### What to work on
Output the entries that follow character for character. Leave every image out.

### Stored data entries
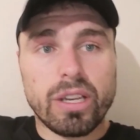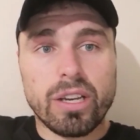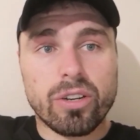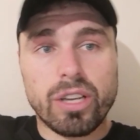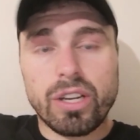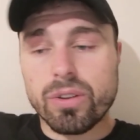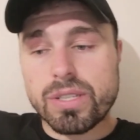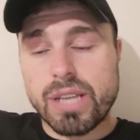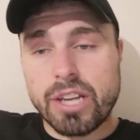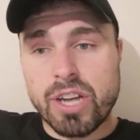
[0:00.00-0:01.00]
You know, you don't
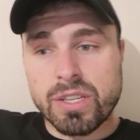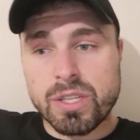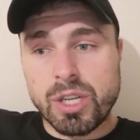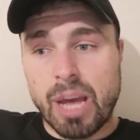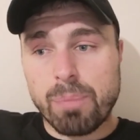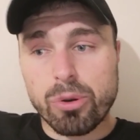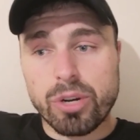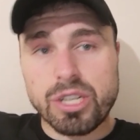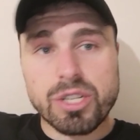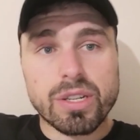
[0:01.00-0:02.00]
take your chances, you get
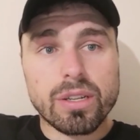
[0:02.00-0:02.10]
punished.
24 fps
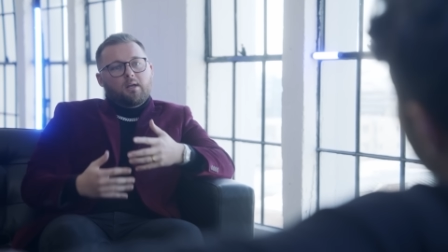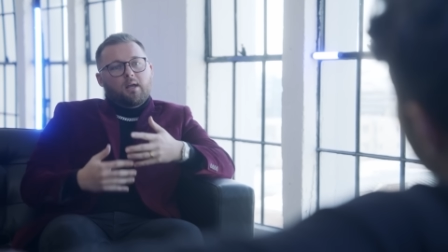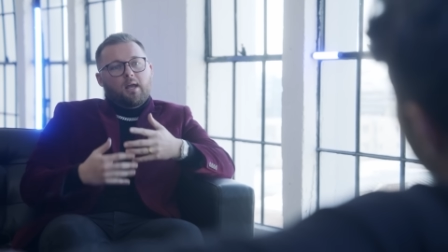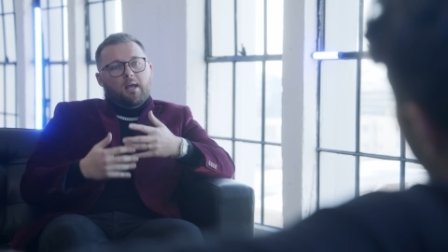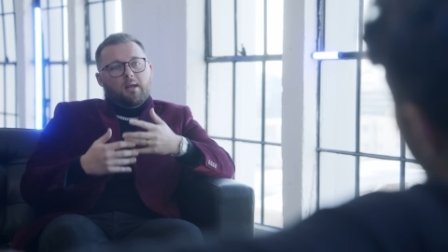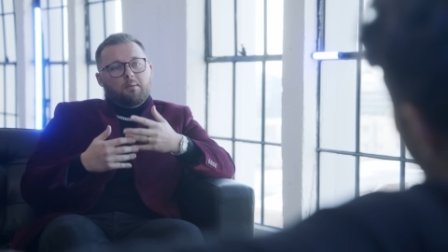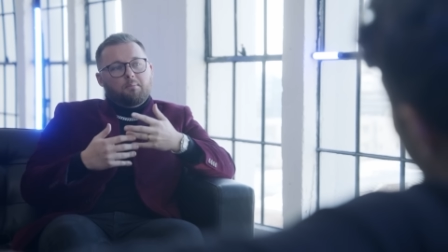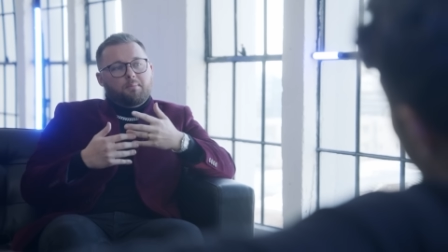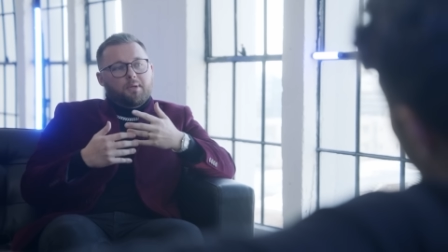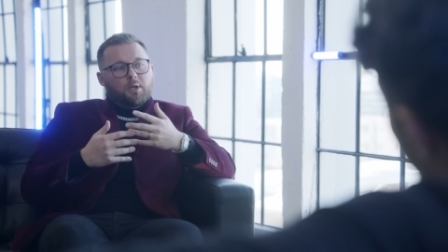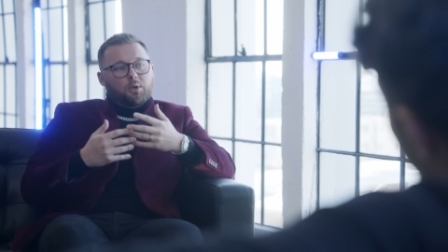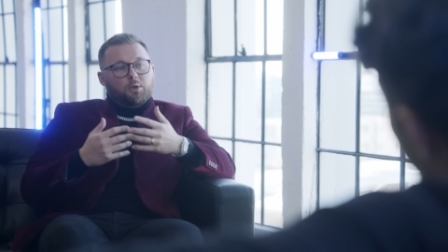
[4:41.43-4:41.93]

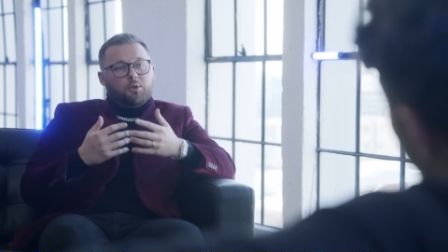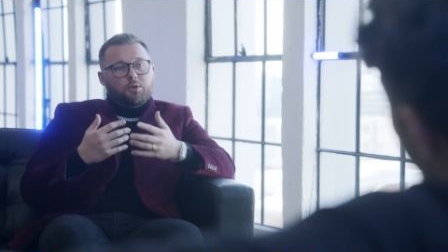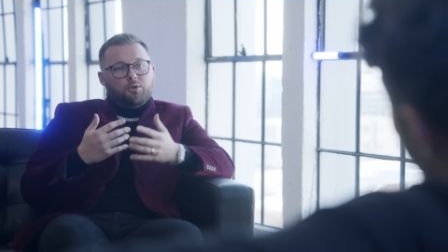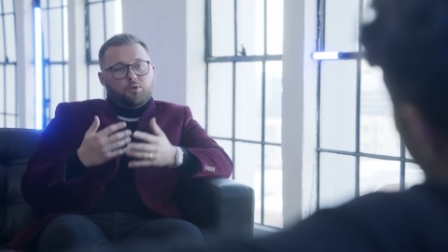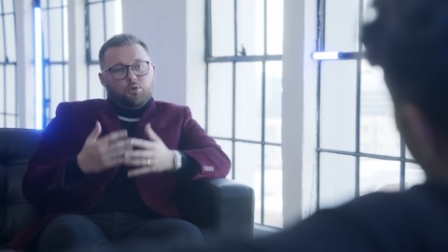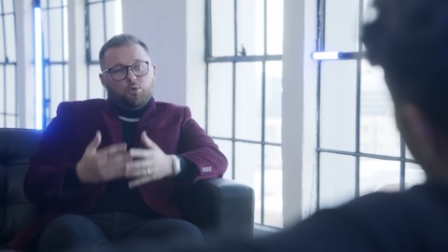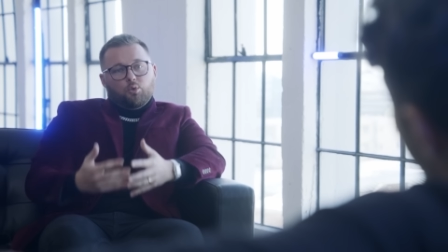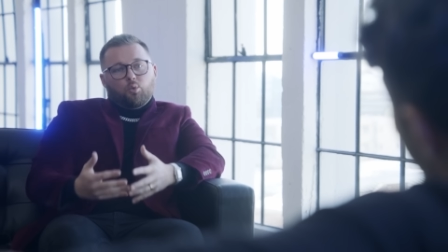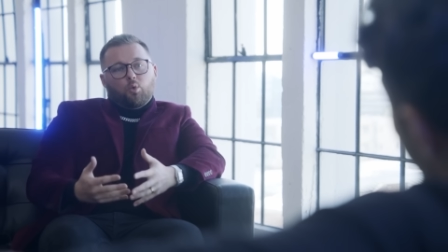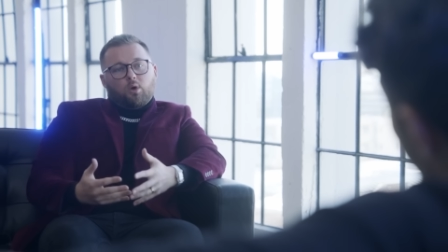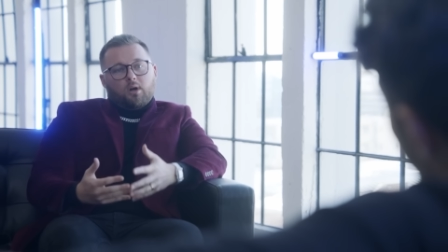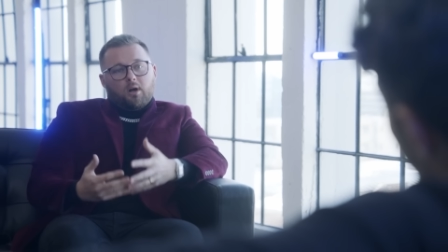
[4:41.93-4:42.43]
and be able to
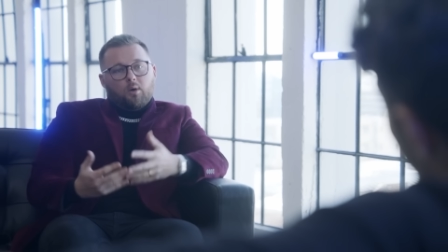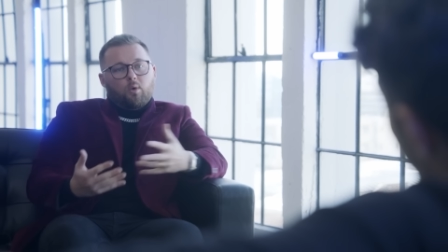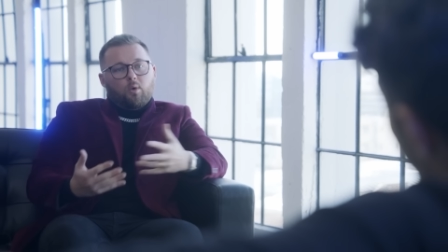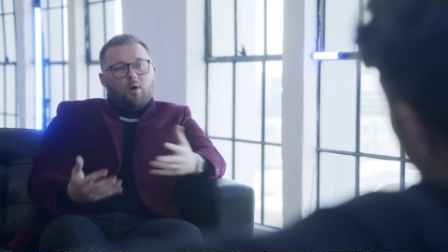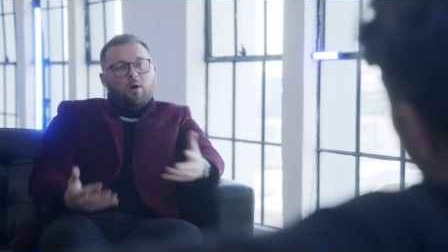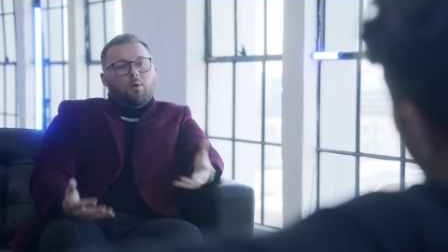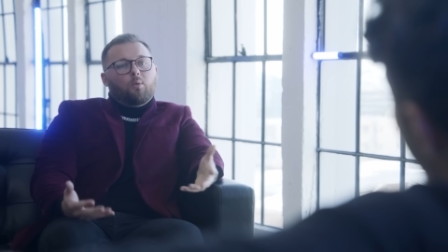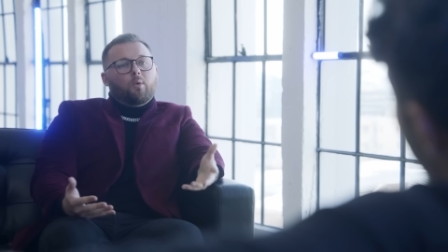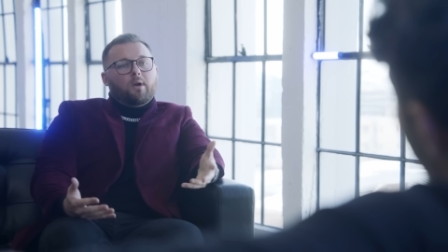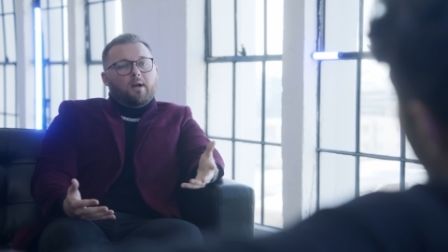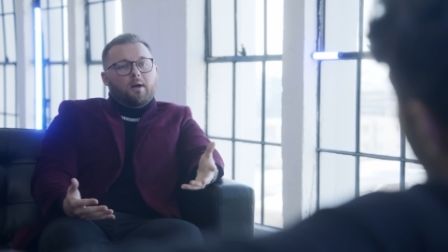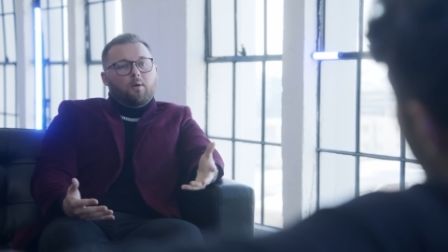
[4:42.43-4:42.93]
do what I
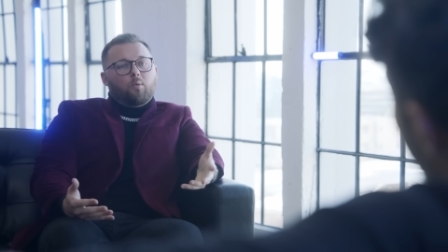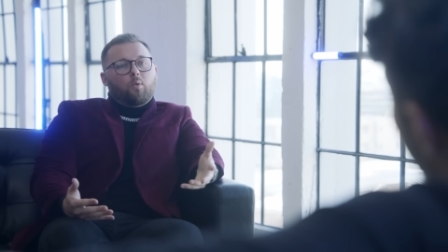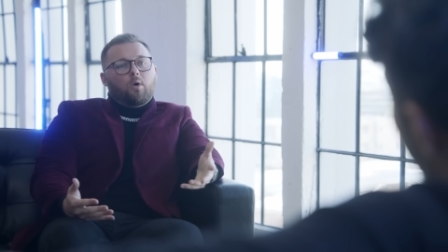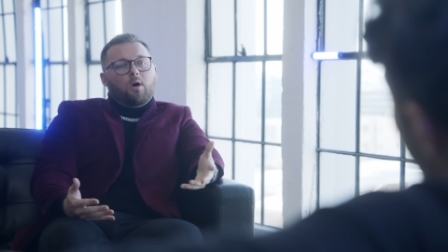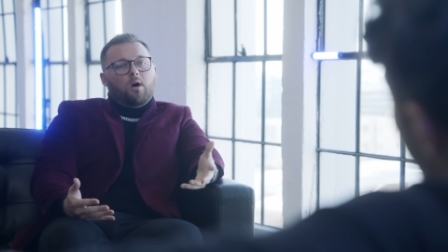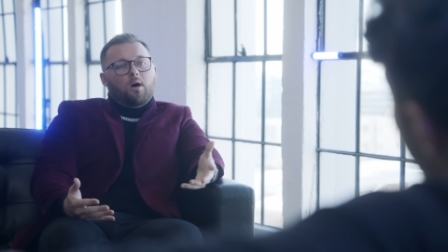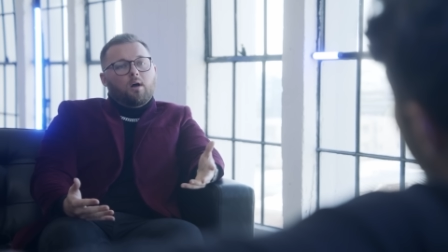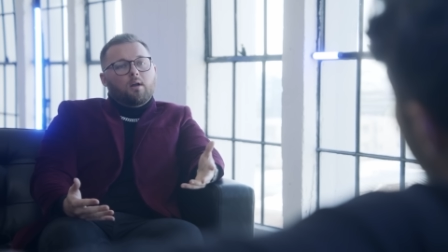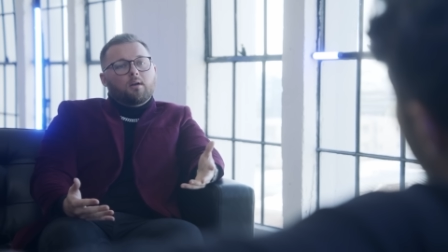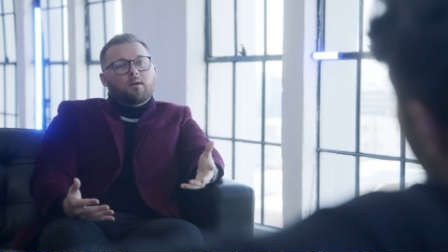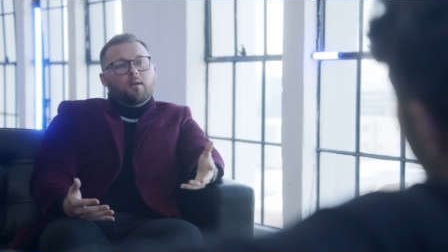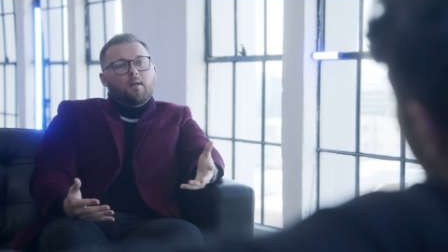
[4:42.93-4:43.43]
want when I
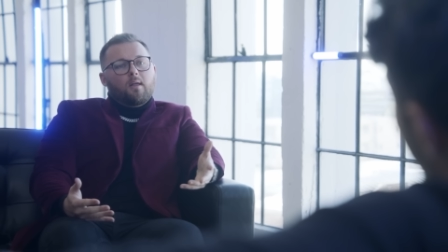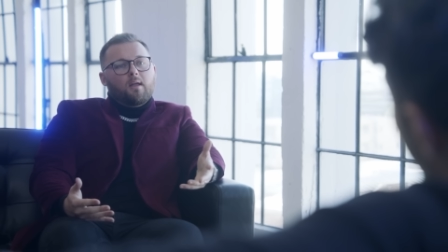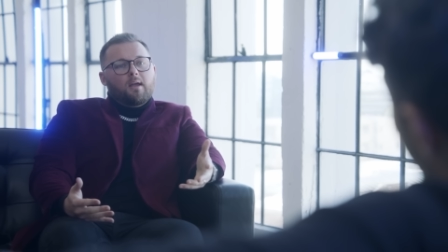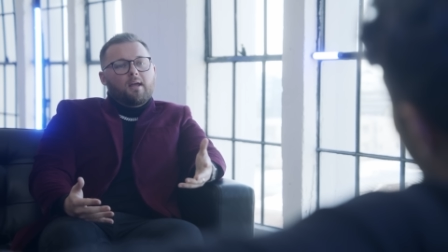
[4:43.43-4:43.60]
want.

### Result
[0:00.00-0:01.00]
You know, you don't
[0:01.00-0:02.00]
take your chances, you get
[0:02.00-0:02.10]
punished.
24 fps
[4:41.43-4:41.93]

[4:41.93-4:42.43]
and be able to
[4:42.43-4:42.93]
do what I
[4:42.93-4:43.43]
want when I
[4:43.43-4:43.60]
want.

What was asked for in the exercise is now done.